Ireland’s increased presence in the pacific and specifically in Samoa is “overdue,” Mr. Ryan said.

He admitted Britain leaving the European Union and embarking on its own ‘Pacific Uplift,’ may have spurred Ireland to reach out as well.

“It certainly might have been an influence in part, and also it’s something that is overdue,” Mr. Ryan said.

“We have a lot of catching up to do. We don’t have the footprint that we would have liked and I think if we want to play a role on the world stage and we want to really make a contribution to other people in the world then we need to have that level of engagement.  

“If we are not here, we don’t hear those voices to the same extent we would like to.”

Mr. Ryan said Ireland’s place in the European Union and on the world stage is an important one for the small islands.

“It’s very natural for us to want to work in partnership with small island nations to see what we can learn and what we can do to support one another,” he said.

“A small country like Ireland, an English speaking country under common law that has a shared history with a lot of islands around the world, is at the decision making table with the European Union, the largest market in the world, a key global player in climate change negotiations. 

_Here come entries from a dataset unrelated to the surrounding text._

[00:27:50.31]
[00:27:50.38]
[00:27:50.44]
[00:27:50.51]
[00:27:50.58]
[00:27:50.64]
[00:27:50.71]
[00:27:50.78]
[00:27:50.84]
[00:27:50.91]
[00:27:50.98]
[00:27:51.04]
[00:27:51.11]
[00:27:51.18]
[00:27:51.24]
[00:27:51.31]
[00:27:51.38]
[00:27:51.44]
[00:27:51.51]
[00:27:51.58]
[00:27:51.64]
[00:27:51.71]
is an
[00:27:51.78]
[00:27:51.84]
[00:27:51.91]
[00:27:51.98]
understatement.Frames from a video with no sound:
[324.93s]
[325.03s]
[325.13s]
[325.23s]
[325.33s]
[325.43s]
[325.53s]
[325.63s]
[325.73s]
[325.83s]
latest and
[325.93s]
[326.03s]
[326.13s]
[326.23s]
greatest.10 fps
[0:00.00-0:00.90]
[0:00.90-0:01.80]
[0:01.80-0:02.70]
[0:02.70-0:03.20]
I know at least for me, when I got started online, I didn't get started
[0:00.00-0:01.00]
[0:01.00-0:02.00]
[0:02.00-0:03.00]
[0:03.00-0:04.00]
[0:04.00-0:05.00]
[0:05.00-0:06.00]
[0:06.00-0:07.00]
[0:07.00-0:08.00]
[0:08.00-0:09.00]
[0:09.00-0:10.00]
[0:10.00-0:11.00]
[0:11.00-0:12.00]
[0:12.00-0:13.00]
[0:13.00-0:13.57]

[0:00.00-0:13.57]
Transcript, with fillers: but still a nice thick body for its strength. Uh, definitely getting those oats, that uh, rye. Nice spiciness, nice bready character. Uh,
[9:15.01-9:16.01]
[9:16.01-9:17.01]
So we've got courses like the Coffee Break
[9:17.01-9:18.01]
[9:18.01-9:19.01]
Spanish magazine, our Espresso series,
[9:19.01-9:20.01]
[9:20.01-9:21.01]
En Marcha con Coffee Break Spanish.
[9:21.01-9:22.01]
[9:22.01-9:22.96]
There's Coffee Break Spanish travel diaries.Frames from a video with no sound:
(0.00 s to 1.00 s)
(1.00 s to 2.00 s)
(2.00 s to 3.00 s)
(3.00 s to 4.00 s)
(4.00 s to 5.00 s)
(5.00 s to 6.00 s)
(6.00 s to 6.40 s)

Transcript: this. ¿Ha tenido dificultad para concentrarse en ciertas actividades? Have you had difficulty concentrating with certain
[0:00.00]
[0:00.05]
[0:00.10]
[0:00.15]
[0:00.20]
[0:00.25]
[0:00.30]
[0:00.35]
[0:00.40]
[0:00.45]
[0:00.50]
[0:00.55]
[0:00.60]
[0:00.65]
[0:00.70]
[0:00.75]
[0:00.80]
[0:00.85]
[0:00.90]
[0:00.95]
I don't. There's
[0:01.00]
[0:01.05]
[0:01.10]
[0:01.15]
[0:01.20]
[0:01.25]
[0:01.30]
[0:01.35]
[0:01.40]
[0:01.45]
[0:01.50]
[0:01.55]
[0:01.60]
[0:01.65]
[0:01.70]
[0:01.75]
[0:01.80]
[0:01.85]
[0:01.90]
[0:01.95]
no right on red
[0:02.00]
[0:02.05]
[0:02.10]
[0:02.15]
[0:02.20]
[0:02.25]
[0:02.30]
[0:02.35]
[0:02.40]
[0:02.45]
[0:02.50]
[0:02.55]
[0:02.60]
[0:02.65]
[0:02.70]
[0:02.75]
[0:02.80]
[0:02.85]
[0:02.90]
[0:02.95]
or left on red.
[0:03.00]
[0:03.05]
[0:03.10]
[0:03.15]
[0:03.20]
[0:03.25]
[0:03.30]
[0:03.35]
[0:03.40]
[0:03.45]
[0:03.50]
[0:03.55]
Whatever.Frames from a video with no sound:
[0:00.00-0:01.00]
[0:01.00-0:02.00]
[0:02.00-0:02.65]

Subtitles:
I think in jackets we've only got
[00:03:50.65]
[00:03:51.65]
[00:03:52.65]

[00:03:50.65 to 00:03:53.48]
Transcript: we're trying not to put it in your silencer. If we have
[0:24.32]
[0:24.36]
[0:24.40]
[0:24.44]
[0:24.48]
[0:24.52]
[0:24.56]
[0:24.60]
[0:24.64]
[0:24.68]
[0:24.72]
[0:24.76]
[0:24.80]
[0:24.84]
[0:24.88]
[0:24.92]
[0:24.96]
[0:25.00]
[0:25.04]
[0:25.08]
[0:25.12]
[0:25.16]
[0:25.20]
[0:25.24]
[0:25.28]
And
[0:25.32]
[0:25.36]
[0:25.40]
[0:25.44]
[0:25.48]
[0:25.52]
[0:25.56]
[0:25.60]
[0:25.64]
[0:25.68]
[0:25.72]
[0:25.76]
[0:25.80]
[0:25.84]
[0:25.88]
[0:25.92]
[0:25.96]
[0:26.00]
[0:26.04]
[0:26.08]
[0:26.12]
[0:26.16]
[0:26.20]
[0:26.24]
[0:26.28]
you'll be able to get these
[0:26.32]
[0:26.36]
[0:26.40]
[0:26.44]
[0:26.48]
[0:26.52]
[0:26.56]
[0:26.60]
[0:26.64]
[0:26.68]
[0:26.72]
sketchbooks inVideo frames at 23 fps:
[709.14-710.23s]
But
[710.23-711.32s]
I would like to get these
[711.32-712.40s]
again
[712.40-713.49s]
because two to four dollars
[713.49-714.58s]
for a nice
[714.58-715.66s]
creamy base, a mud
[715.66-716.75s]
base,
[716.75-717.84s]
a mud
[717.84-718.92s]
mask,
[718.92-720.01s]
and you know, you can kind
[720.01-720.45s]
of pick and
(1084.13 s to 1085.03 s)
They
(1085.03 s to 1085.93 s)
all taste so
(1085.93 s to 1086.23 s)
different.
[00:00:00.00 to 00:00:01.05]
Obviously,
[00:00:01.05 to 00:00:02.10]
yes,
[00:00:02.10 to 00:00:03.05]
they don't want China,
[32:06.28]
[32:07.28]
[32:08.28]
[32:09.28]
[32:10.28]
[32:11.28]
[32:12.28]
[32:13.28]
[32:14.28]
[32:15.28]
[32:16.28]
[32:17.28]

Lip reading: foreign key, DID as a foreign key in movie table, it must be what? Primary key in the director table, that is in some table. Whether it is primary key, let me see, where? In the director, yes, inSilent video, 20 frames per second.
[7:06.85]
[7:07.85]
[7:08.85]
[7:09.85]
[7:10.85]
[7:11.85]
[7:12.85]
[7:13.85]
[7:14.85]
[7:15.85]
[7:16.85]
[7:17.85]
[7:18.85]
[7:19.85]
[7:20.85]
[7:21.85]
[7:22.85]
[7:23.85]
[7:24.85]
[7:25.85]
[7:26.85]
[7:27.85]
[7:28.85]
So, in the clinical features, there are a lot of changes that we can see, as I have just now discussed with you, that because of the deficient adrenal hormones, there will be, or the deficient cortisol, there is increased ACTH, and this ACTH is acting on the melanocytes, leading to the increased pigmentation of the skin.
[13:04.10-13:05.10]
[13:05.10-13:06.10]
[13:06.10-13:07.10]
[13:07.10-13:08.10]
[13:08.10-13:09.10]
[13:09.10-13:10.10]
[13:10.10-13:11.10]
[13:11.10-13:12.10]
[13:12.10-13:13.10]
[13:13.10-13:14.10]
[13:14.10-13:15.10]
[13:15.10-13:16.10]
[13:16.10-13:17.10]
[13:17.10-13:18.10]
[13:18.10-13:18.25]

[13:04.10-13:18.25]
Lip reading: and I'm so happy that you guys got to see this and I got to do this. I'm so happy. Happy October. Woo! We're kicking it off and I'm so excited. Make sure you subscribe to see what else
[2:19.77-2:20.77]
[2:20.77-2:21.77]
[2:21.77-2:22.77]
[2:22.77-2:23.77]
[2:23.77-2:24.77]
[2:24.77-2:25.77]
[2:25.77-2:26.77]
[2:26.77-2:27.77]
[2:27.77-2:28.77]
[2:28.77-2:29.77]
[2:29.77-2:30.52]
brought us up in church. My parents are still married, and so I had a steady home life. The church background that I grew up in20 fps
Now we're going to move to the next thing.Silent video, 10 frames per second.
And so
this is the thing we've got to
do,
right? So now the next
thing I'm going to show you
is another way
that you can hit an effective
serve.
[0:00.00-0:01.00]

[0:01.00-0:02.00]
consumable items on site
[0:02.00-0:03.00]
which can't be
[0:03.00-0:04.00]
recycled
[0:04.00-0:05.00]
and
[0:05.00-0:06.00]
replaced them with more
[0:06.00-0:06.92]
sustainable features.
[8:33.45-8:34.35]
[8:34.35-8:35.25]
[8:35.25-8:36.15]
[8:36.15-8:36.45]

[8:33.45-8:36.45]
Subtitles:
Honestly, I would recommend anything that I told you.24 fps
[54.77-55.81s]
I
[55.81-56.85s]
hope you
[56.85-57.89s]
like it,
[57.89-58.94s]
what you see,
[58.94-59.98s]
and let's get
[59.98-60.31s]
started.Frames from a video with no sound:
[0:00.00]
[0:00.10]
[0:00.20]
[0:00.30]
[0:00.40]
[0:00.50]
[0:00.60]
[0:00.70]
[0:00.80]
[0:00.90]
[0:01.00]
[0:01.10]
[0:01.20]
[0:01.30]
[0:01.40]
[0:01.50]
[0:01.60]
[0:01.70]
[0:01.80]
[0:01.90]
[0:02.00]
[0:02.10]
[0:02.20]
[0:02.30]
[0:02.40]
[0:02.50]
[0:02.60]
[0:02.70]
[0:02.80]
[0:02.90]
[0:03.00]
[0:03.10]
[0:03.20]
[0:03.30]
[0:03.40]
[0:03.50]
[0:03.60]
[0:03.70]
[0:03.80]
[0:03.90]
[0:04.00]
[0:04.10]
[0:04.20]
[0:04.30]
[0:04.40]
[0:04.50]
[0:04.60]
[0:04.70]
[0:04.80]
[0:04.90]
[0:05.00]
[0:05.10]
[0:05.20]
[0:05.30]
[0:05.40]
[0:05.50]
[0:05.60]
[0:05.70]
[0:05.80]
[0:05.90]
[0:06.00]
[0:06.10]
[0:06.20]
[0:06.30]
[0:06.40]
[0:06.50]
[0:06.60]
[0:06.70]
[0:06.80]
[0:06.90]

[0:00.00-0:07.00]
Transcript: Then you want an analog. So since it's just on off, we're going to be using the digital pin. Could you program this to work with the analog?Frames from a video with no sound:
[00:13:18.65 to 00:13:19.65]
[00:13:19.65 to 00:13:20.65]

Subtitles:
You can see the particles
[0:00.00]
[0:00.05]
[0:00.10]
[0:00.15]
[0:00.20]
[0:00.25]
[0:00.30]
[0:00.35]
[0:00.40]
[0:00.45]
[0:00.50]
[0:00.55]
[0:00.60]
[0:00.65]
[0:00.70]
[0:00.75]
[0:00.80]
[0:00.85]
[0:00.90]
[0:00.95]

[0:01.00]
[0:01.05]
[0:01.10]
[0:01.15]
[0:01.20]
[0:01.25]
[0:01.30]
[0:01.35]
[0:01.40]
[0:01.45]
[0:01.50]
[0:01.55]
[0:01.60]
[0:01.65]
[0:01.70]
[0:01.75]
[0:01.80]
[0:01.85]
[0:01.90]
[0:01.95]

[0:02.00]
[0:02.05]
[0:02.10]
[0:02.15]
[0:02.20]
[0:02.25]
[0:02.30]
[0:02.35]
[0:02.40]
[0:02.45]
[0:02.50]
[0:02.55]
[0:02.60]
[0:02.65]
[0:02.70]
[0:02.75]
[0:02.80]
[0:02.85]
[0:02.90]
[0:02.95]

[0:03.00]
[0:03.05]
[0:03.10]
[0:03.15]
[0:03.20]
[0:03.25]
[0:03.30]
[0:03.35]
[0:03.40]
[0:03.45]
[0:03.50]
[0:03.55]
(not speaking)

“That is the role Ireland plays today.”

The country has devised a national strategy specifically aimed at S.I.D.S, which outlines commitments to collaboration on oceans, development, trade, and a boost of money towards climate and disaster resilience.

Mr. Ryan said climate change is a major national issue for young Irish people, who are concerned with not only what is happening on their own soil but aboard too.

“Young people in Ireland feel just as connected to what is going on out here as they do to what is going on in their own place and you don’t have to be seeing the impact of climate change in your own country to understand its importance.”

Ireland itself, though enthusiastic, is struggling to meet its own 2020 carbon emission cutting targets. Its large agriculture sector is a major contributing factor, Mr. Ryan said.

He believes Ireland will continue to fund and focus on technological solutions to carbon emissions, as well as aim to reach the targets they have committed to.

According to the Climate Action Network, Ireland’s national energy and climate plan “does not demonstrate high ambition on energy savings and renewable energy, indicating a lack of focus in their actions for the next decade.”

Last year, the non-government organisation recommended Ireland end peat use in electricity generation by 2019, and coal use by 2025, and called on the country to join other E.U member states calling for increased, ambitious climate action.

The Irish Times reports the director of C.A.N Europe singled out Ireland among other lagging nations for its continued investment in fossil fuels and gas extraction until 2030 and beyond.

“E.U member states must see the writing on the wall and use the N.E.C.P’s (national energy and climate plans) as a tool to set out clear pathways to transition away from fossil fuels and scale up the development of energy efficiency and renewable energy in line with the Paris Agreement goals,” Wendel Trio said.

Other ways Mr. Ryan hopes to connect Samoa and Ireland is through cultural and economic ties. As a country that, like Samoa, sees most of its people living outside Ireland than in, the two can teach each other about diaspora engagement.

On a diplomatic level, it’s an ambassador’s priority to engage Irish diaspora of all shapes and sizes wherever their missions are. And inside Ireland, a dedicated Minister for Diaspora and in April launched public consultation on a new diaspora policy as part of the Global Ireland Strategy.

“We are lucky we can connect with people,” Mr. Ryan said.

“It’s in our D.N.A to find each other. We find commonality when we meet people.

“We try to be as inclusive as possible around and I think there are definitely lessons around that. Entry is not restricted to people solely of a certain level of heritage or blood line or whatever it is, certainly language is not a barrier, the date you left your home country is not a barrier.”